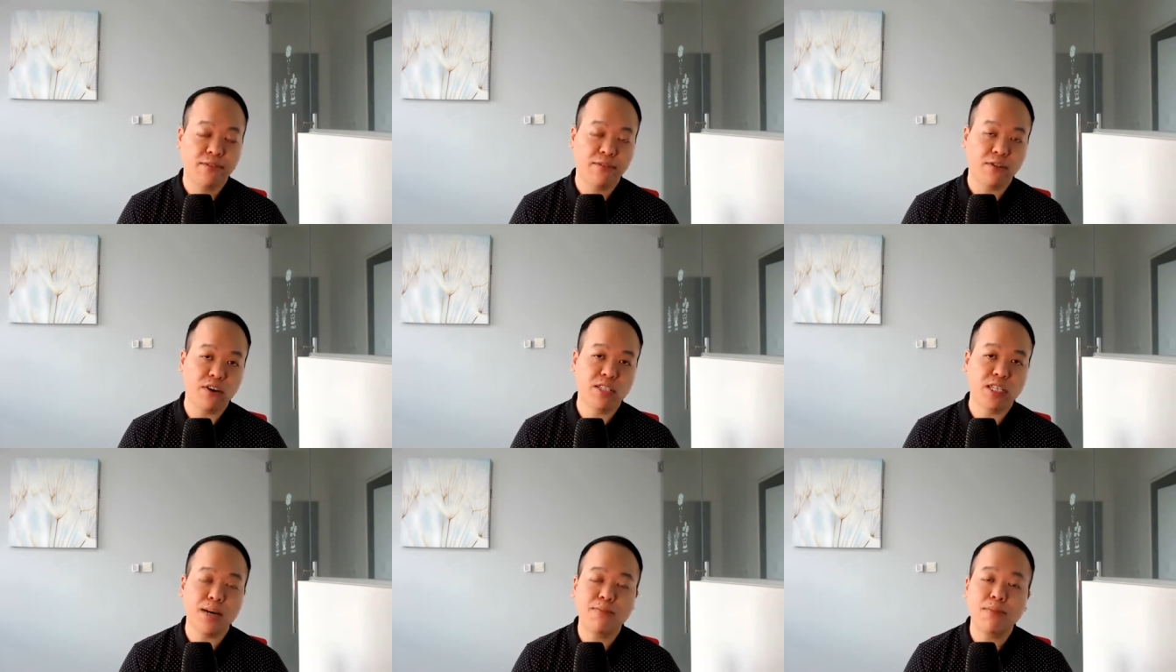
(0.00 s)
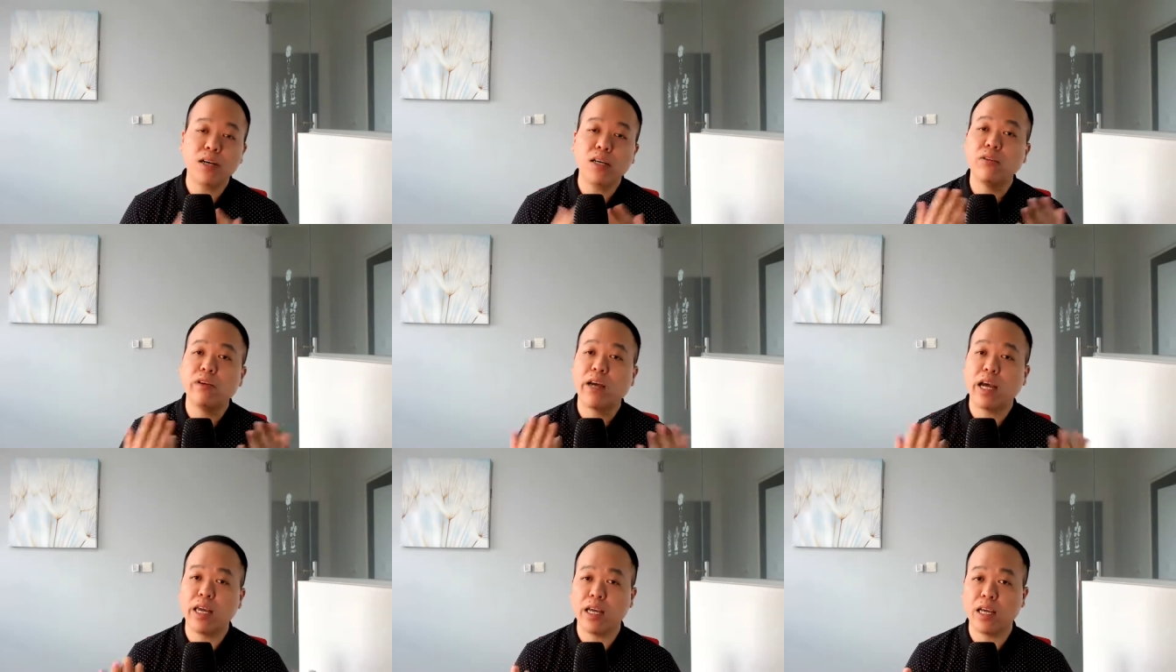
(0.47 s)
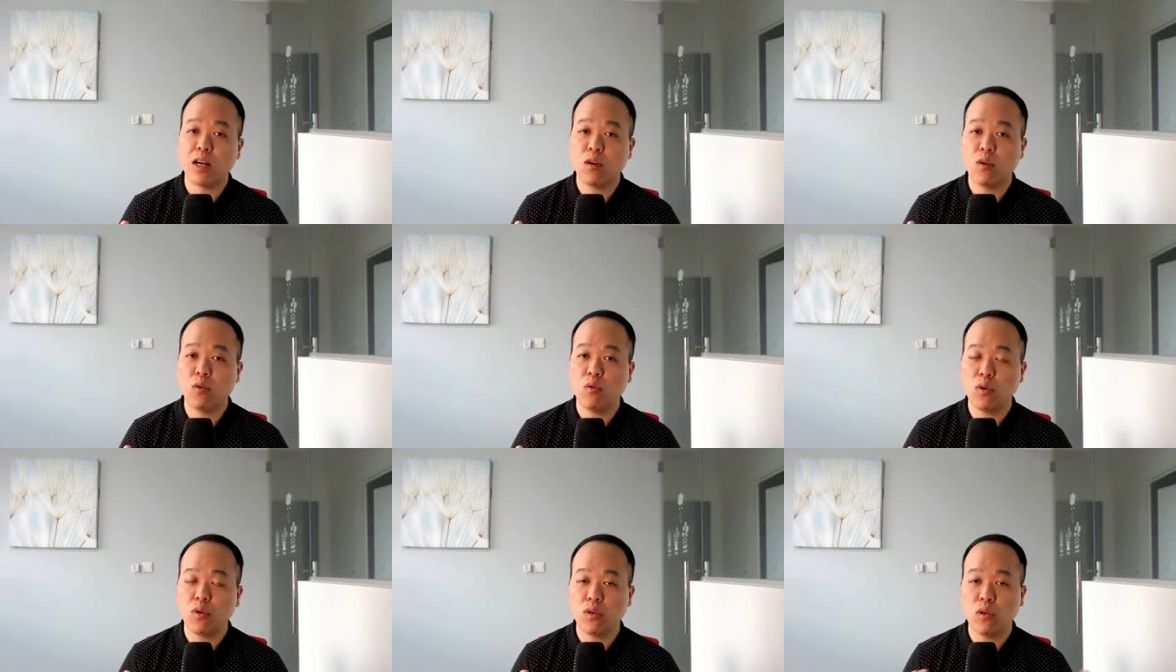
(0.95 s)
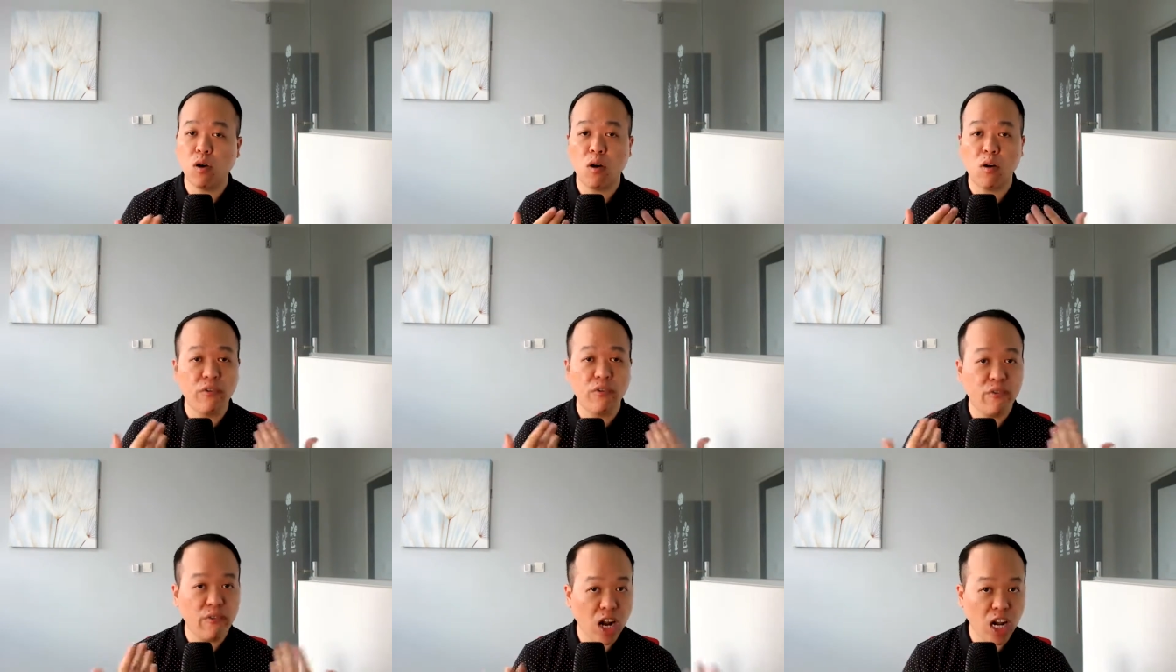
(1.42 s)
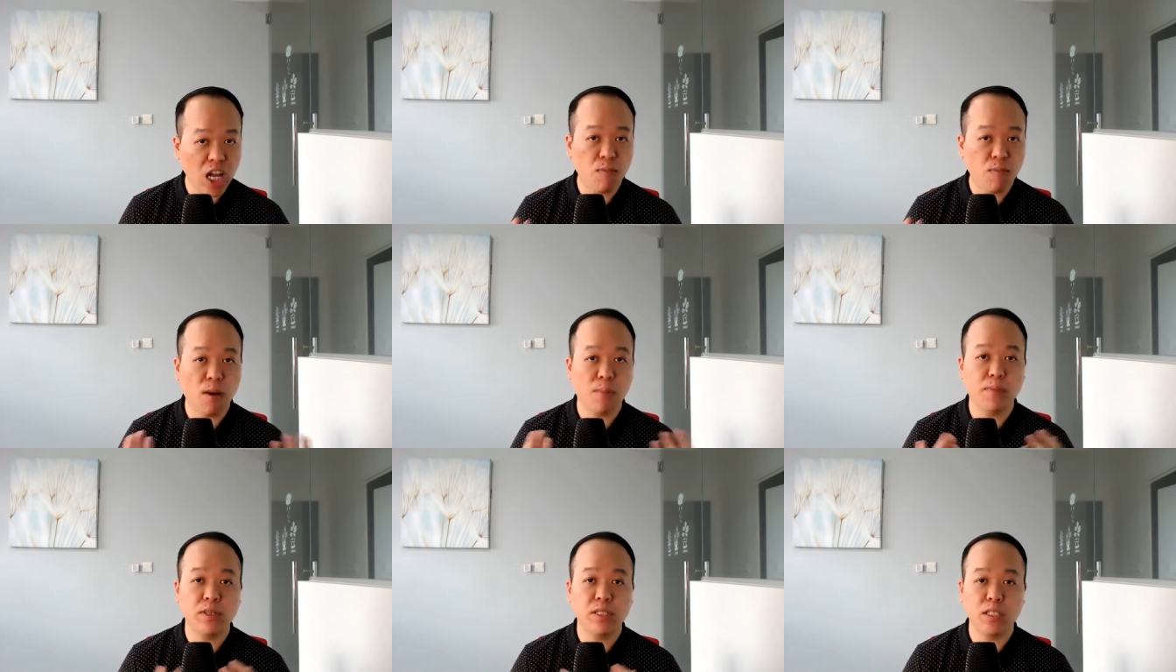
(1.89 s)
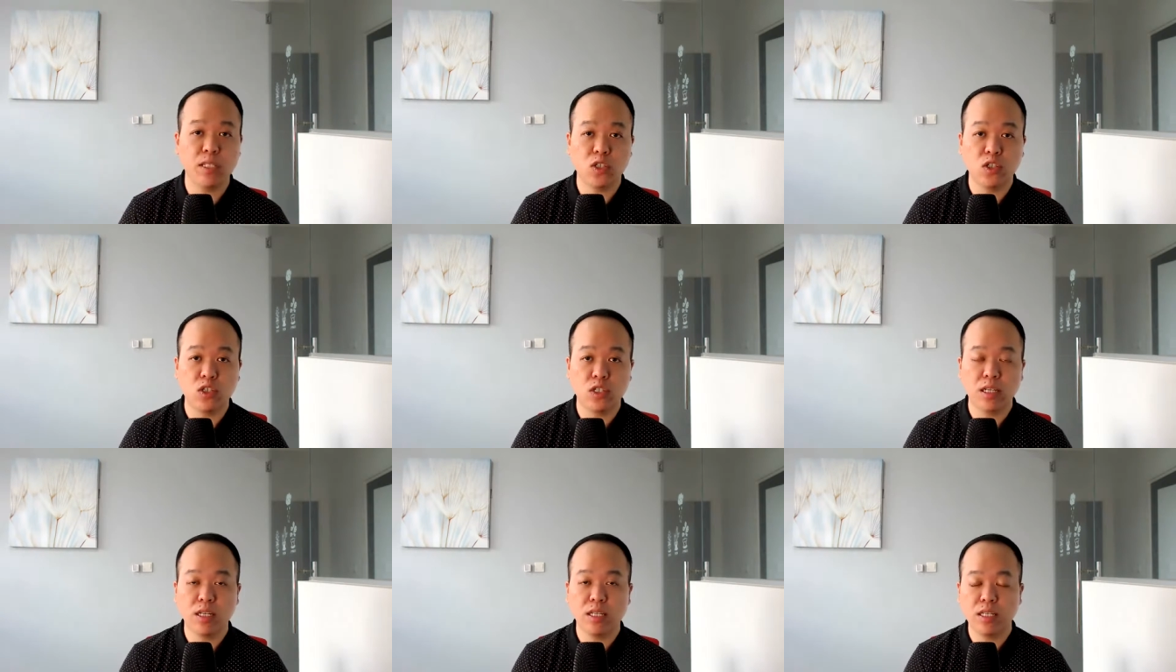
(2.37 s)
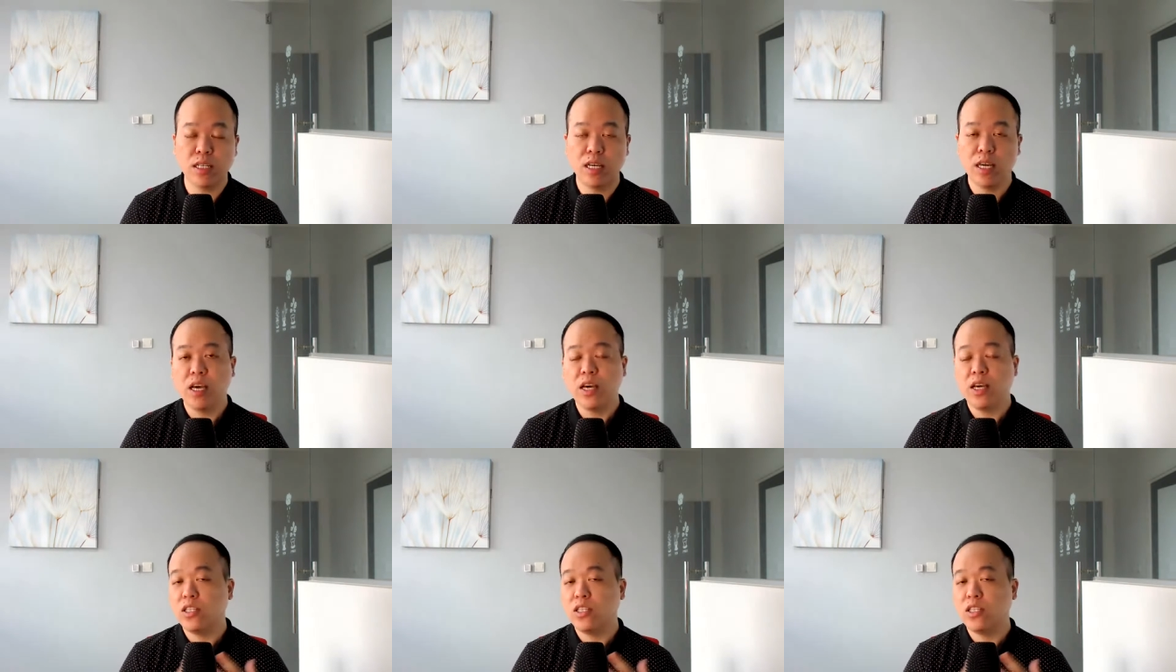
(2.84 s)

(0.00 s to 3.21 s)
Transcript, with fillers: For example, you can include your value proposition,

========================================

__Directions__. Would you restate the listing word for word without its pictures?

__Task output__.
(0.00 s)
(0.47 s)
(0.95 s)
(1.42 s)
(1.89 s)
(2.37 s)
(2.84 s)

(0.00 s to 3.21 s)
Transcript, with fillers: For example, you can include your value proposition,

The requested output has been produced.